Take N = 6. It is not correct to say that a particular message, like ( 1,0,1,1,0,1) has more or less information than another message like (1,1,1,1,1,1). In fact, suppose that the six bits are chosen according to the layman's idea of "randomly", i.e. suppose that each bit is chosen independently of the others and that 0 and 1 are each chosen with probability 0.5. Knowing the first 5 bits of a message are 1 does not make it more or less probable that the last bit is 1.

Likewise it is not correct to say that the sequence (1,1,1,1,1,1) is more compressible than the sequence (1,0,1,1,0,1) unless you specify a method of compression. For example a person might use a code where "X" is transmitted to represent (1,0,1,1,0,1) and other mesages are represented by transmitting a "Y" to represent each 0 and a "Z" to represent each 1. (The use of acronyms in common speech is a good example of how such conventions arise in a non-mathematical setting.)

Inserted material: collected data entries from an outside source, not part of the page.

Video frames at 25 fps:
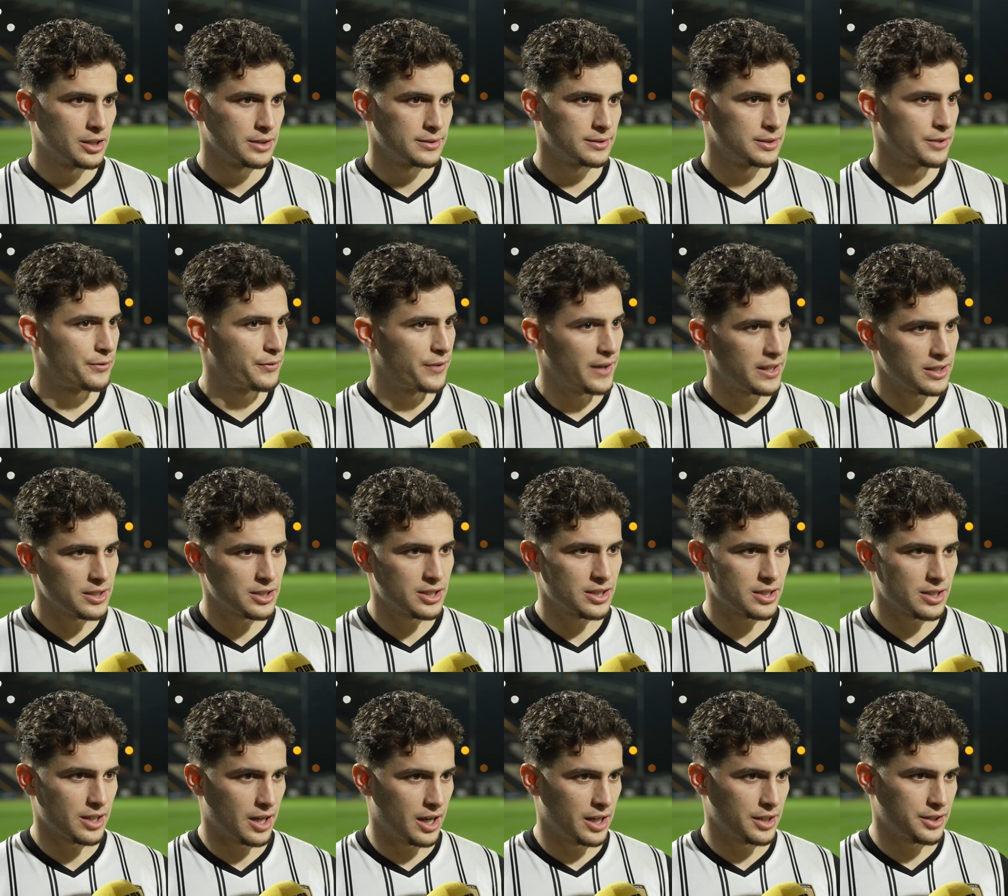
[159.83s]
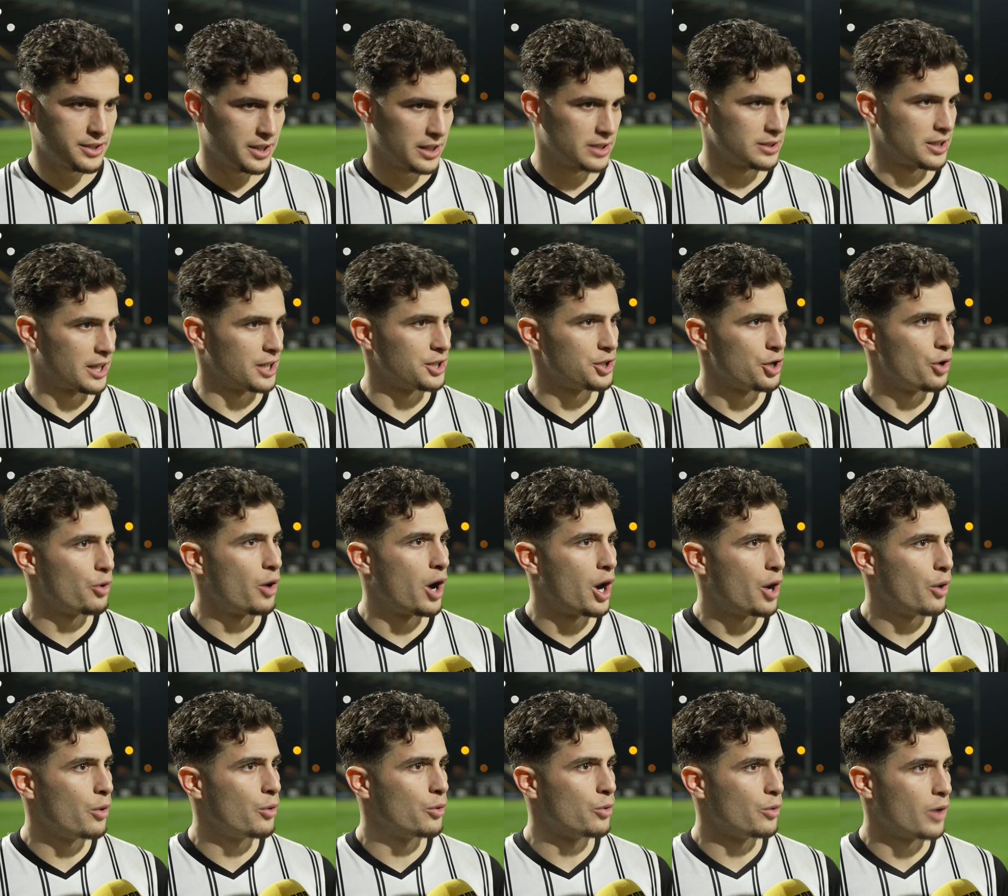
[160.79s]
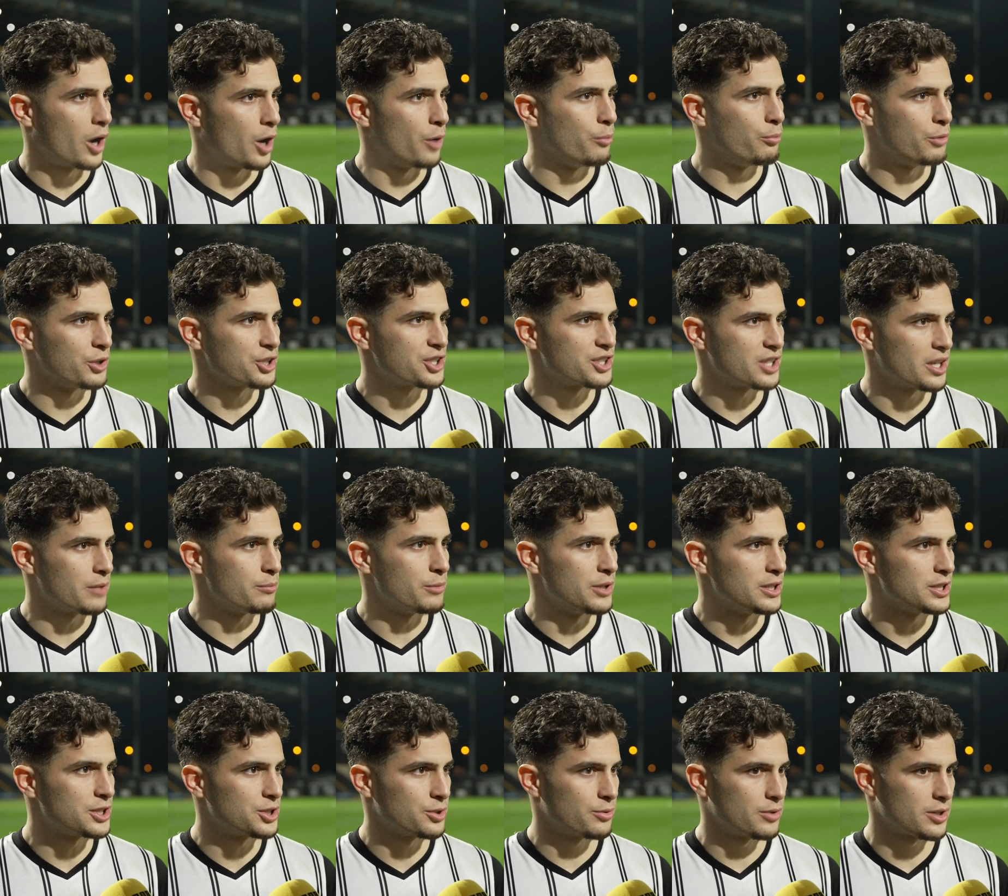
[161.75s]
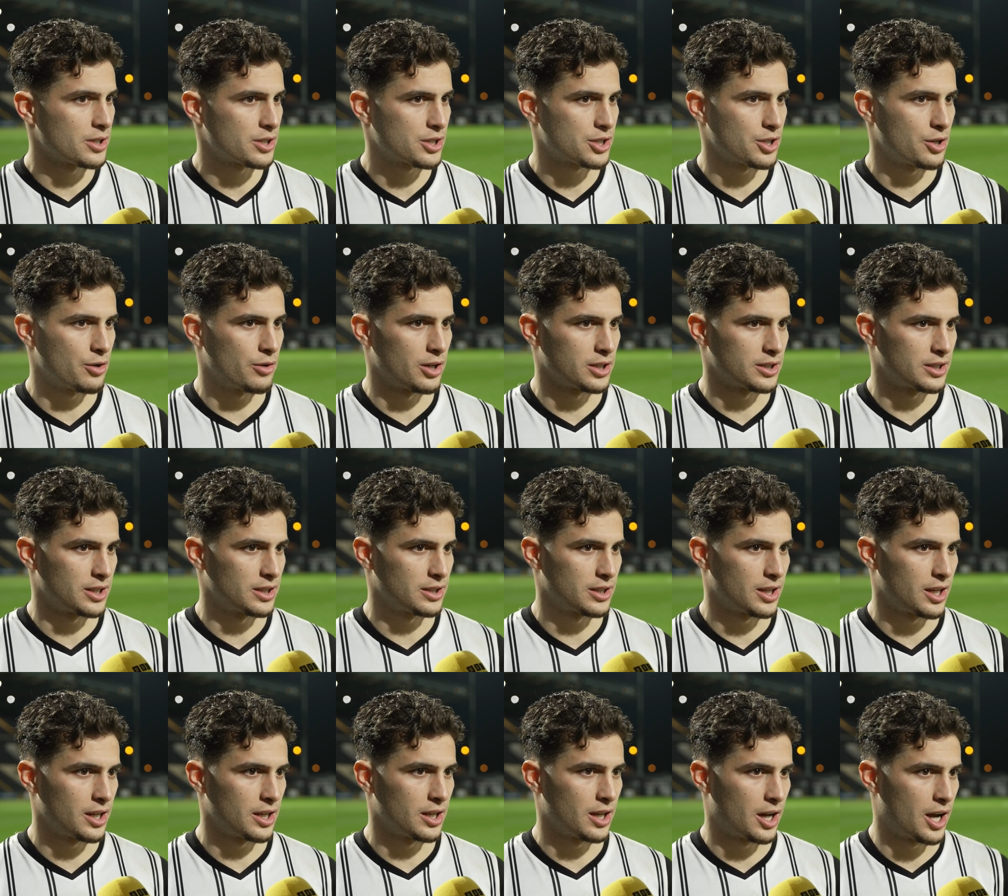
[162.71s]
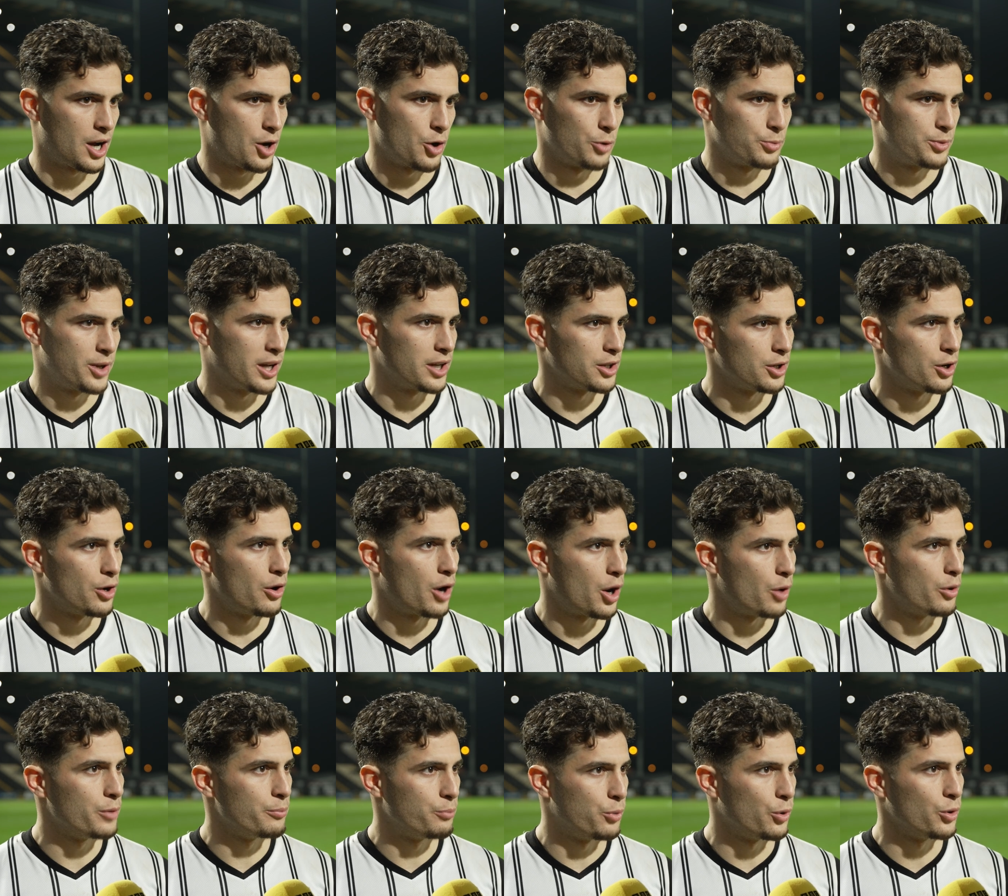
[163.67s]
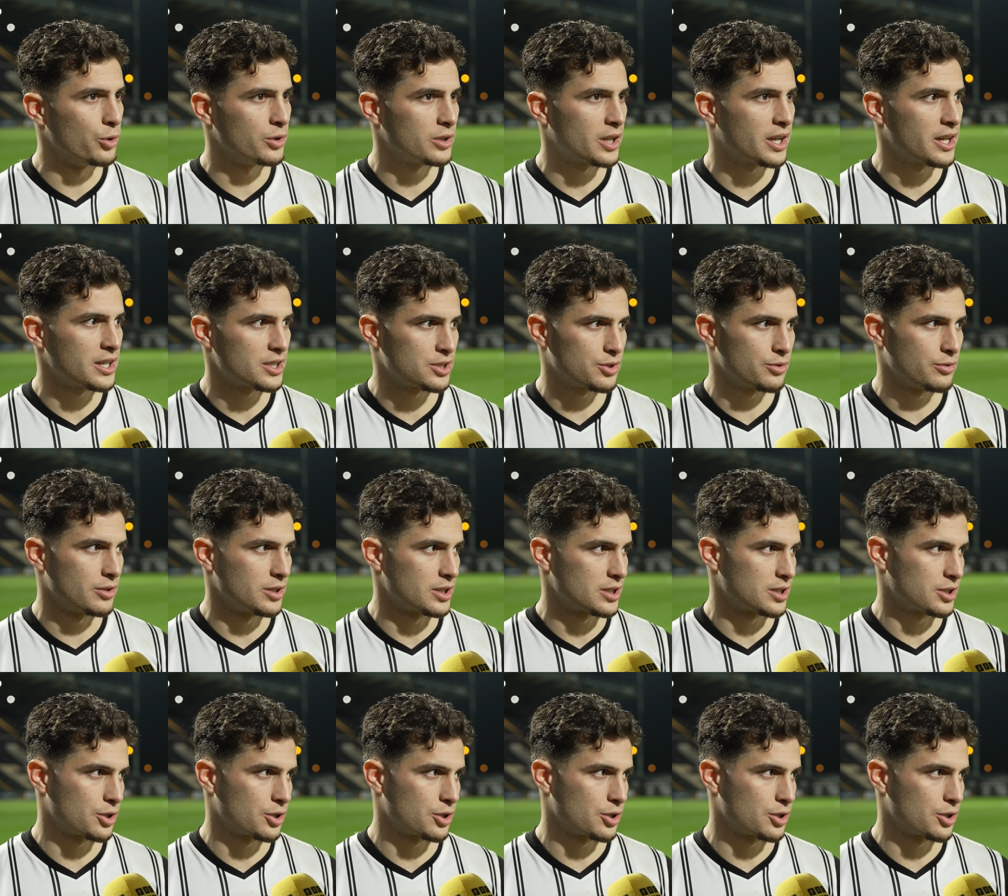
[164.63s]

Defense, I think they know how much they mean to us. So I think I hope they know how important that is to us.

To say that a completely black image has zero information conveys an idea but it is not precise. Perhaps what is meant is that if you are dealing with a population of images where where each pixel tends to be the same color as other pixels then the amount of information per pixel in the data stream is less than in a situation where pixels are independent random variables. Or perhaps what is meant is that if we are dealing with a population of images, each of which is all black, the transmitting the image data conveys zero information.

Thermodynamic entropy has a different definition than Shannon entropy. However, is there a way to analyze thermodynamic entropy as a Shannon entropy? I thought statistical physics had found a way to do this.